Hakemin gözüne gözlük!!!
Yeni oyuncağımız Google Gözlük, gözlüğümüzün sağ üstüne yerleştirilerek internet erişimi, video ve fotoğraf çekimi yapılabilen bir aygıt. Bu aygıt hem ses komutlarını, hem de gözlük sapındaki dokunmatik alanda yapılan hareketleri algılayabiliyor.
Haftaya başlamadan bu hafta yapacaklarımı göster veya bugün yapacaklarımı hatırlat diyebilirsiniz. Yola çıktıktan sonra gideceğiniz müşterinin adresini, çarşıda, pazarda alışveriş listesini ekrana çağırabilirsiniz. Yolda hoşunuza giden bir manzaranın fotoğrafını da, akşam katıldığınız davetin videosunu da çekebilir ve anında arkadaşlarınızla paylaşabilirsiniz.
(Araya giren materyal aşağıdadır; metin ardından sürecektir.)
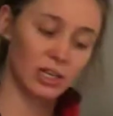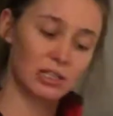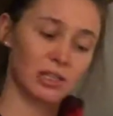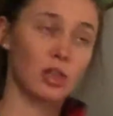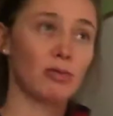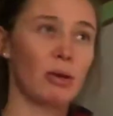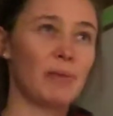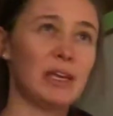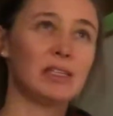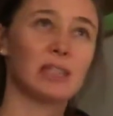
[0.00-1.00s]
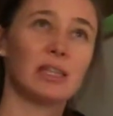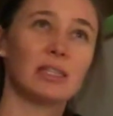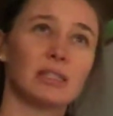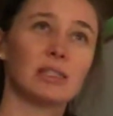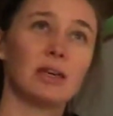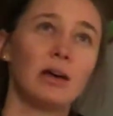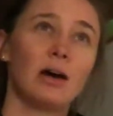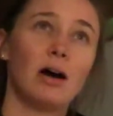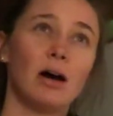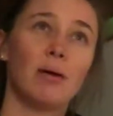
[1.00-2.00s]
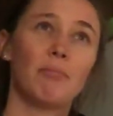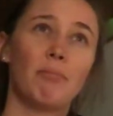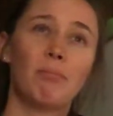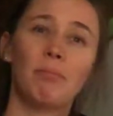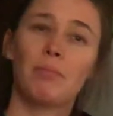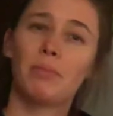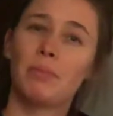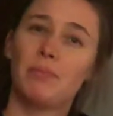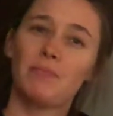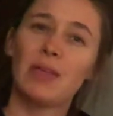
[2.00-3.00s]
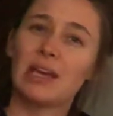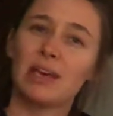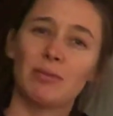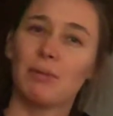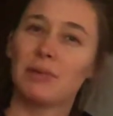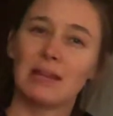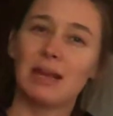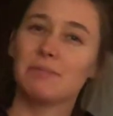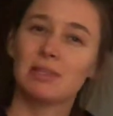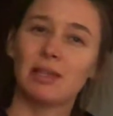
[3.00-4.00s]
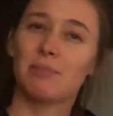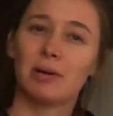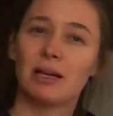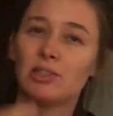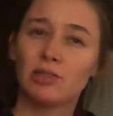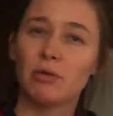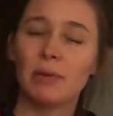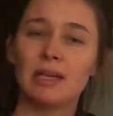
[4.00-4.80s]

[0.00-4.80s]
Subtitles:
It's the 3 Ps. It's I can't remember the names of them, but it's 3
Mutfakta iseniz yemek tarifini, havalimanında ise uçağınızın kalkış bilgilerinizi ekranınıza isteyebileceksiniz.
Google gözlüğünüz varsa internet de arama yapmak için veya facebook,twitter, instagram gibi sosyal medya uygulamalarına ulaşmak için bir diz üstü bilgisayara, tablete veya akıllı telefona, adres ararken navigatöre, kısa mesaj atmak için cep telefonuna, video çekmek için kameraya veya fotoğraf çekmek için bir fotoğraf makinasına, her hangi bir dil de çeviri yapmak için sözlüğe ihtiyacınız olmayacak.
Türkçeye arttırılmış gerçeklik veya zenginleştirilmiş gerçeklik olarak çevirdiğimiz Augmented Reality yani bulunduğumuz ortamdaki gerçek görüntü üzerine, gerçek zamanlı olarak 3 boyutlu model, animasyon, film, ses, gibi nesneler ekleyip, daha zenginleştirilmiş bir ortam sağlayan teknoloji Google Gözlükte kullanılan temel özelliklerden biri. Böylelikle gözünüzün önünde sanal bir ekran oluşuyor.
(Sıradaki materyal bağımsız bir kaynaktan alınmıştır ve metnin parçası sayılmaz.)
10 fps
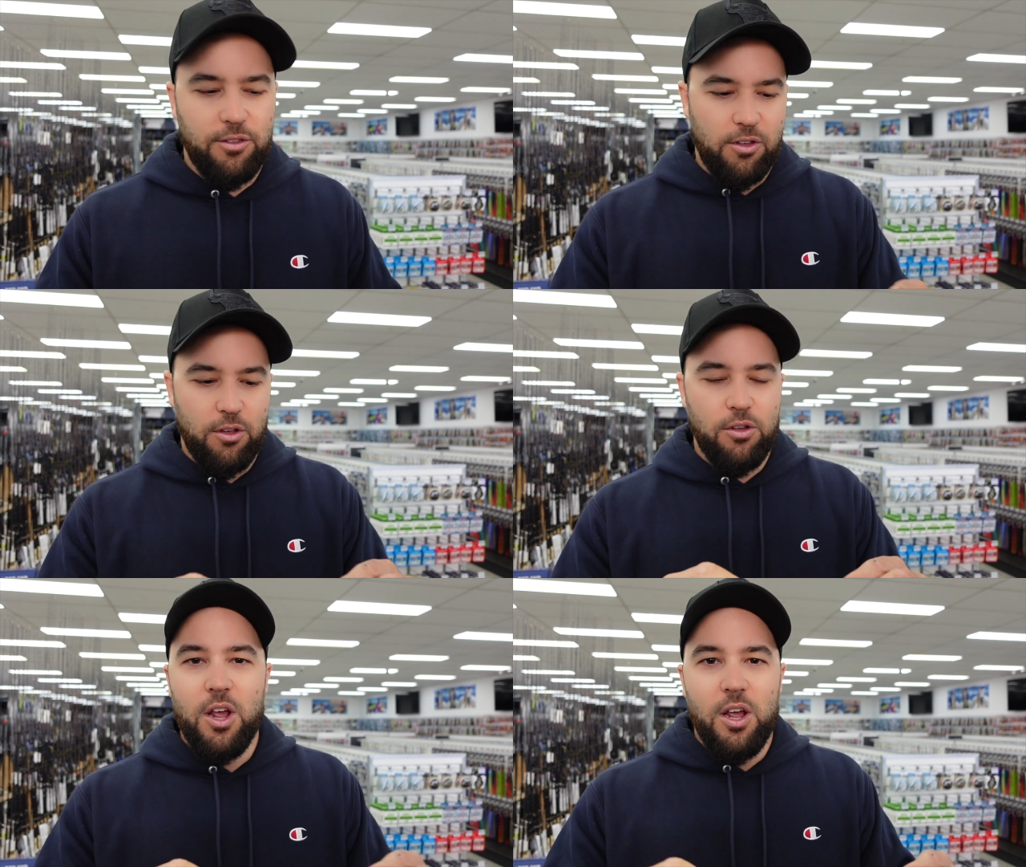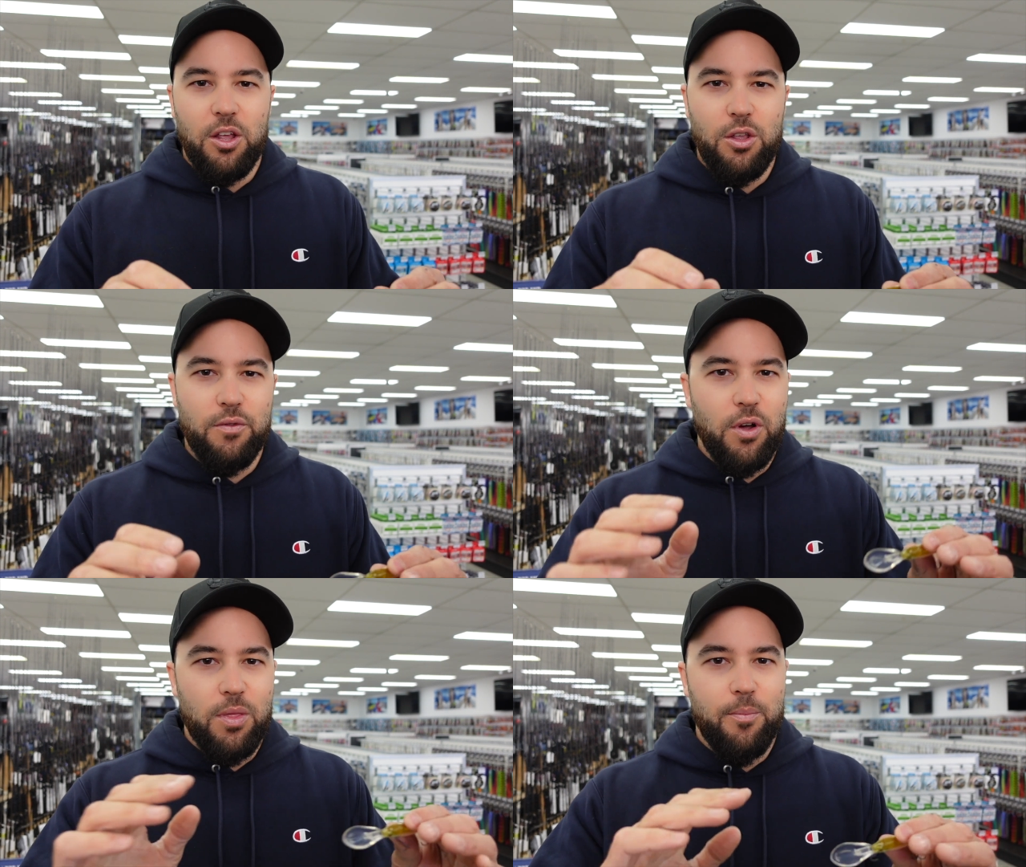So
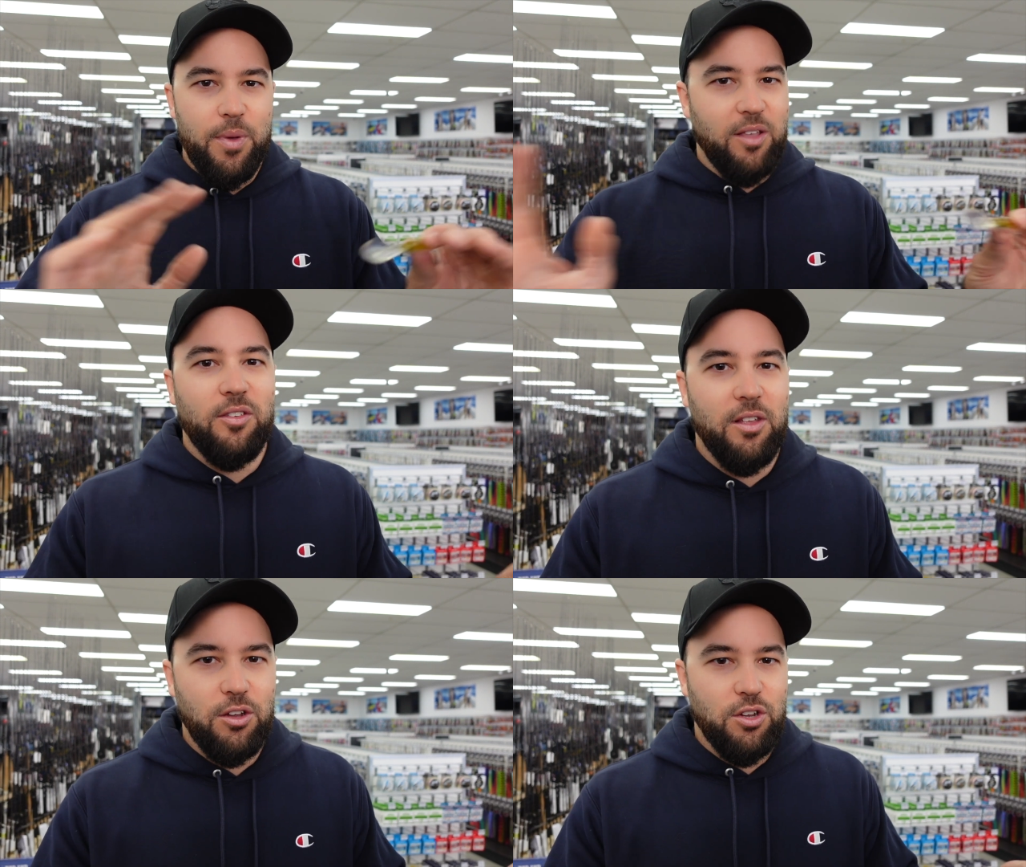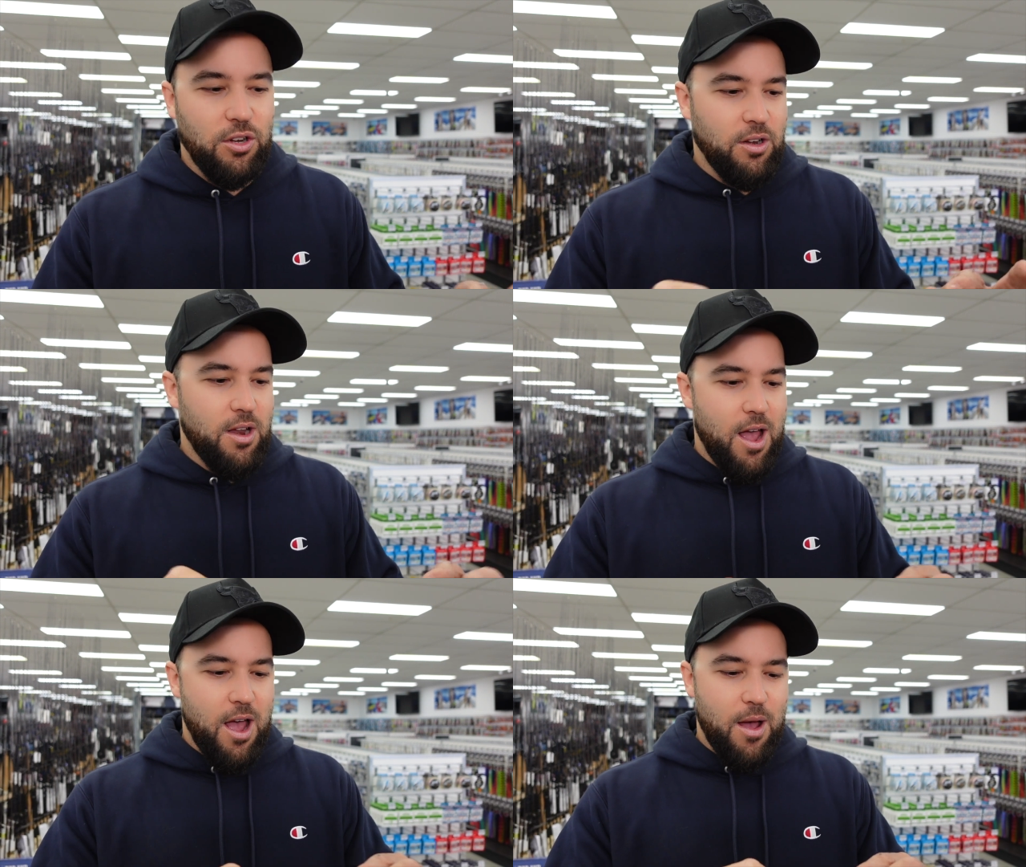you've got the best selection
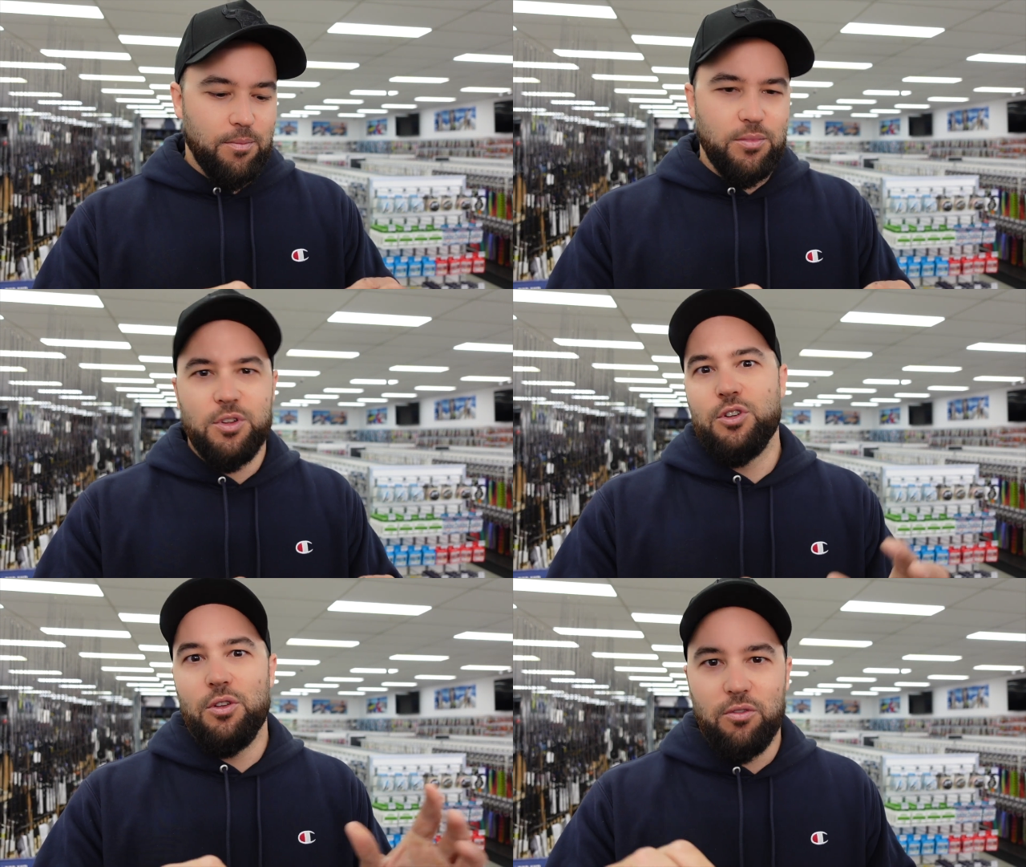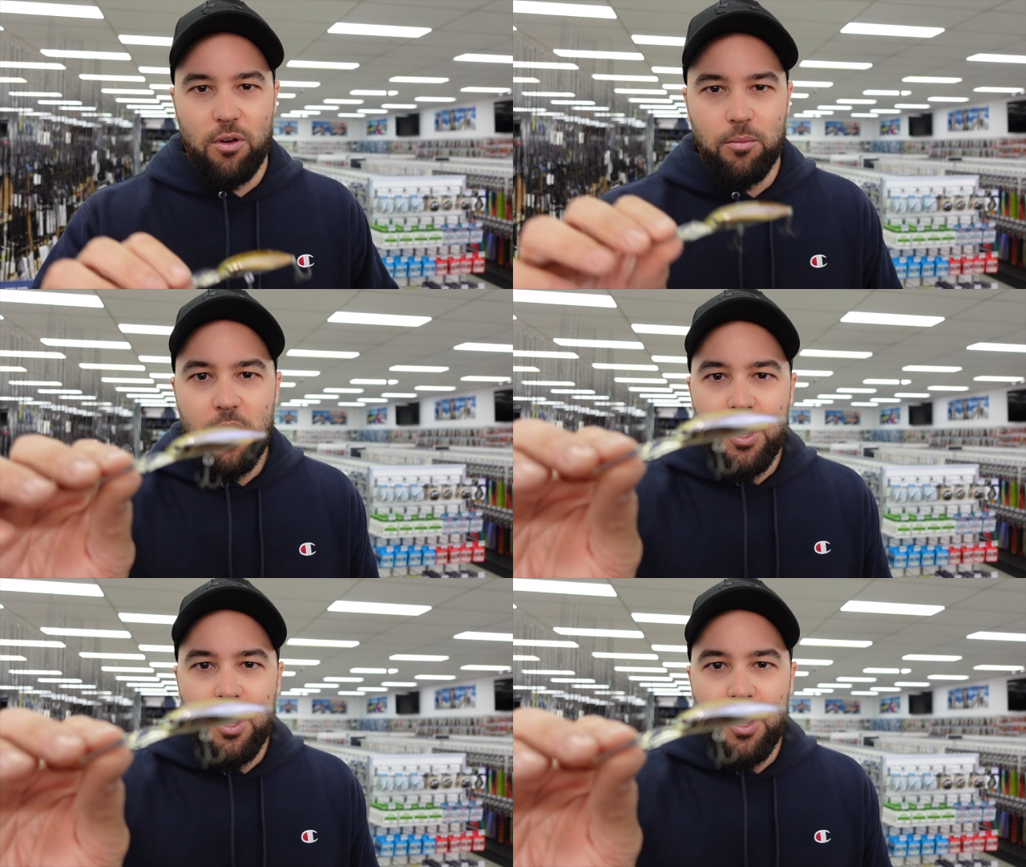to choose from.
Google gözlüğün ucuzlaması ile hayatımıza daha çok gireceği, hayatımıza daha çok girmesi ile de birçok şeyin değişeceği aşikâr. Günümüzdeki hangi mesleklerin Google gözlüğün kullanımının yaygınlaşması ile gelecekte olmayacağını hiç düşündünüz mü?
Ya, stadyumlarda yıllarca futbol severlerin dillerinden düşmeyen “hakemin gözüne gözlük “ tezahüratı. O da olmayacak. Google gözlük kullanan hakemler pozisyonun hemen sonrasında görüntüyü tekrar izlemek olanağına kavuşacak.
Gelecekte olmayacak meslekleri düşünmenizi istemeden önce bir örnek vereyim. Pazar akşamları hemen hemen her kanalda öfkeli ses tonu ile bağırıp çağıran elini kolunu, kalemini sallayan futbol yorumculuğu.
Kimsenin “oynatalım Uğur” demesine gerek kalmayacak.